● **Stored items**
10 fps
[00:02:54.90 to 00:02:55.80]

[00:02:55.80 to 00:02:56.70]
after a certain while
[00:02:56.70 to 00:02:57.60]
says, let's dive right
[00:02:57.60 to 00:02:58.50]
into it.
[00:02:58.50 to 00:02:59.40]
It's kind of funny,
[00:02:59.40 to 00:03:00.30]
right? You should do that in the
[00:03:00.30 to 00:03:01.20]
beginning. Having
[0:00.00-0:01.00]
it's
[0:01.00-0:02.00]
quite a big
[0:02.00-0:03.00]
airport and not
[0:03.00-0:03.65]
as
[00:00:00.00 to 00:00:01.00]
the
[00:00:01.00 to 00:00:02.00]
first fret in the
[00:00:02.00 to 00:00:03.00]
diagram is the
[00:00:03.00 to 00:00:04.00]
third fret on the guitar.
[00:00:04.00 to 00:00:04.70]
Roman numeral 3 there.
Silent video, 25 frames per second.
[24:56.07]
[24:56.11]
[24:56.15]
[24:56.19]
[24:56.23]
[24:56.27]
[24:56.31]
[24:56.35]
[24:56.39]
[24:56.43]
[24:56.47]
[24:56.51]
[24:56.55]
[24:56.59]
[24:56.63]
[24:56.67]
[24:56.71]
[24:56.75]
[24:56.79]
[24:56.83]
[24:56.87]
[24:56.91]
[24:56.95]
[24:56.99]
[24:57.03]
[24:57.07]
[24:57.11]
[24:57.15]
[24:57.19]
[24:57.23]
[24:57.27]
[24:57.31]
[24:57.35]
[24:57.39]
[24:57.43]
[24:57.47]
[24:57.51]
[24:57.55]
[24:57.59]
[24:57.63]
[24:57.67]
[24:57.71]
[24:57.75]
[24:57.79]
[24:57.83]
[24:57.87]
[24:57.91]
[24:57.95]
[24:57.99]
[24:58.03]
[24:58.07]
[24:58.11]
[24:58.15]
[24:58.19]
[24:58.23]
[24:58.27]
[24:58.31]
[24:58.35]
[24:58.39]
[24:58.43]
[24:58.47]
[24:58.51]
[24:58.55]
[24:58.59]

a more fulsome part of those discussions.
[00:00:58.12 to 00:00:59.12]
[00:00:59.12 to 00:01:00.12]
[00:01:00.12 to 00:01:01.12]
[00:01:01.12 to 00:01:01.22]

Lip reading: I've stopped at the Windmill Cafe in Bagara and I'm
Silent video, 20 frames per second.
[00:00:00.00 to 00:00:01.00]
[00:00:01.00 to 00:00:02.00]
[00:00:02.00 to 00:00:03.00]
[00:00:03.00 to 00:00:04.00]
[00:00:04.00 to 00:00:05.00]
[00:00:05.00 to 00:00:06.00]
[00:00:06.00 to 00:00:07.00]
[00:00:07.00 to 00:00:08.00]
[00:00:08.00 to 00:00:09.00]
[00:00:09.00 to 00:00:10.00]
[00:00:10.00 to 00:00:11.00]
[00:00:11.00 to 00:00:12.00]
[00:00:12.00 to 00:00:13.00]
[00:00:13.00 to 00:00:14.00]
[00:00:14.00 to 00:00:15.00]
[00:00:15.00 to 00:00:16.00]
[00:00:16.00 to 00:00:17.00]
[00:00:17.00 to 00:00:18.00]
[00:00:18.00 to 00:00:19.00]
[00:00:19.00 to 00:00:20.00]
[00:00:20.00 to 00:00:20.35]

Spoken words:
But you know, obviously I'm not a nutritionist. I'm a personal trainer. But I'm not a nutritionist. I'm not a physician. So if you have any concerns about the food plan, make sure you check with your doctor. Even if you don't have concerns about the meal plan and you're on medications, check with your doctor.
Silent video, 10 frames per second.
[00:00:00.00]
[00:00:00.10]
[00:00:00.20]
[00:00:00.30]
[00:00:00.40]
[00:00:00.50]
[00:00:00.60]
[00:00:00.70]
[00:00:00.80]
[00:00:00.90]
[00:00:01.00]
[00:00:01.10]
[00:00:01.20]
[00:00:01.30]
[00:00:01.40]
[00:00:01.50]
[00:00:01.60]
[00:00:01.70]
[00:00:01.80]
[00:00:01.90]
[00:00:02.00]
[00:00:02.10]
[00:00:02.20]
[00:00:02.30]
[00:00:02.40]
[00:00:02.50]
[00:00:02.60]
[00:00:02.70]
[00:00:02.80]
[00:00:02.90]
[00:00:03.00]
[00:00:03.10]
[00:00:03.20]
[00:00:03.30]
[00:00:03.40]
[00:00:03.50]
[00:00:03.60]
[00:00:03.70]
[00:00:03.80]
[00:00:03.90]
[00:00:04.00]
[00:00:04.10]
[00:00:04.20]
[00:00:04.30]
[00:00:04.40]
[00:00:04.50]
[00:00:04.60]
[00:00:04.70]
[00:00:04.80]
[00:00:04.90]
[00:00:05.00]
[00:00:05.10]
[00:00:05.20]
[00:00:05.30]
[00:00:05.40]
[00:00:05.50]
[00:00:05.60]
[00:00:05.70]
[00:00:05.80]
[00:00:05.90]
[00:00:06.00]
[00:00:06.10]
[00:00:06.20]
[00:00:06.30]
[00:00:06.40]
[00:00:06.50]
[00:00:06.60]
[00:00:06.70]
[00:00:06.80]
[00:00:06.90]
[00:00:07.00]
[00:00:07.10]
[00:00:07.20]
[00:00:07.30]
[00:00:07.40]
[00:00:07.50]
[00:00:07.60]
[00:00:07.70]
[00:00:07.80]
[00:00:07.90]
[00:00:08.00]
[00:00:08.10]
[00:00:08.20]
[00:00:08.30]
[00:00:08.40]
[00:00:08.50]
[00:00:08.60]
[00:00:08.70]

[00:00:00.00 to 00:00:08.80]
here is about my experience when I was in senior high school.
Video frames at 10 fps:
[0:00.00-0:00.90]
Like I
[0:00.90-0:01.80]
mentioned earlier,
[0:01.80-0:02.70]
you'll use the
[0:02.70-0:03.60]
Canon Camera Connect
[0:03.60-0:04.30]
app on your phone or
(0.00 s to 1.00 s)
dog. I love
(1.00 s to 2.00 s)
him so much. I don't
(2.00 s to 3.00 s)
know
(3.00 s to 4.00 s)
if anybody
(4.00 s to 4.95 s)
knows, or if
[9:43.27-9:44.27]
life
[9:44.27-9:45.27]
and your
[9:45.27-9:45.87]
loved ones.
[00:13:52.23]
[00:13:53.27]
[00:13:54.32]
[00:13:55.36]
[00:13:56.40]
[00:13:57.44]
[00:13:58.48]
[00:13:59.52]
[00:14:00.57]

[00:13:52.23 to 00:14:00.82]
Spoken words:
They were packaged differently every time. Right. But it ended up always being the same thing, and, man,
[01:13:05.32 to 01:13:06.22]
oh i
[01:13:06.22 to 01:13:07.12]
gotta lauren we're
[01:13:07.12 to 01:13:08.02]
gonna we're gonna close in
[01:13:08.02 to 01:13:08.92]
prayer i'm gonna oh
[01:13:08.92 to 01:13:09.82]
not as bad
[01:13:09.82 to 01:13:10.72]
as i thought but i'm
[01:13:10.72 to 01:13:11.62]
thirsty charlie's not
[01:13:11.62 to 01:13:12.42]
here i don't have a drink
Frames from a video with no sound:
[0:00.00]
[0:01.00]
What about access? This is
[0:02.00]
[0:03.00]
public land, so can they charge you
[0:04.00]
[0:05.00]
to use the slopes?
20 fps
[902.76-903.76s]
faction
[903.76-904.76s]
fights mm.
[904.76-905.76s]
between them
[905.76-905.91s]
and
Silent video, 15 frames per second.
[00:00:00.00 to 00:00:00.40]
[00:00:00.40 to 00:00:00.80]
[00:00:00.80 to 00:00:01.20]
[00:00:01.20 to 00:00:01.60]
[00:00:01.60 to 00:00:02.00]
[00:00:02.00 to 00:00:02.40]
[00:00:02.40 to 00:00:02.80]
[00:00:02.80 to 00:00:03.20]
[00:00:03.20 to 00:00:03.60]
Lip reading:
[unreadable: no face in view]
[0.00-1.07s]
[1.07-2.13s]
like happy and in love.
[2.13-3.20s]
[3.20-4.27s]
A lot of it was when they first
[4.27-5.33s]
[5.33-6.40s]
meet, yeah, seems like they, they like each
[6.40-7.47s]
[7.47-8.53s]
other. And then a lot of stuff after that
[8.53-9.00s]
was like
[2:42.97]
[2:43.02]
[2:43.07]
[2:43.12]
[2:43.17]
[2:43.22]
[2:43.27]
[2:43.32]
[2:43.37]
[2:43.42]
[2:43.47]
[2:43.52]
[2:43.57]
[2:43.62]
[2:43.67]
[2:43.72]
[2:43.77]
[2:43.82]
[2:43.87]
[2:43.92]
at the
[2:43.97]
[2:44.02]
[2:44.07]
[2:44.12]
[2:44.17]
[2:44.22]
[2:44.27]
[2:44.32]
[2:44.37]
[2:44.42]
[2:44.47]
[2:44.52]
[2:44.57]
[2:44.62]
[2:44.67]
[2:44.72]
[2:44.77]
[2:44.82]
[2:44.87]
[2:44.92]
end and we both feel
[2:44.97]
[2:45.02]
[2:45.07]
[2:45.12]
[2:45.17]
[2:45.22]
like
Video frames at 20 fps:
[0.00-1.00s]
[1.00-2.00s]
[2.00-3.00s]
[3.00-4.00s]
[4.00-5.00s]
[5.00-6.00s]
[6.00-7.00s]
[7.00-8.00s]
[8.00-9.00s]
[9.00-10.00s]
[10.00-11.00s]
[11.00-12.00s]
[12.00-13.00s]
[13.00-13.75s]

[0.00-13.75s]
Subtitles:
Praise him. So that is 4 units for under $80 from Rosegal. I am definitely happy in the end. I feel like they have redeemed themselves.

● **Work request**
Using the data above, count every line that contains the word "Silent", then give the count and nothing more.

● **Exercise solution**
4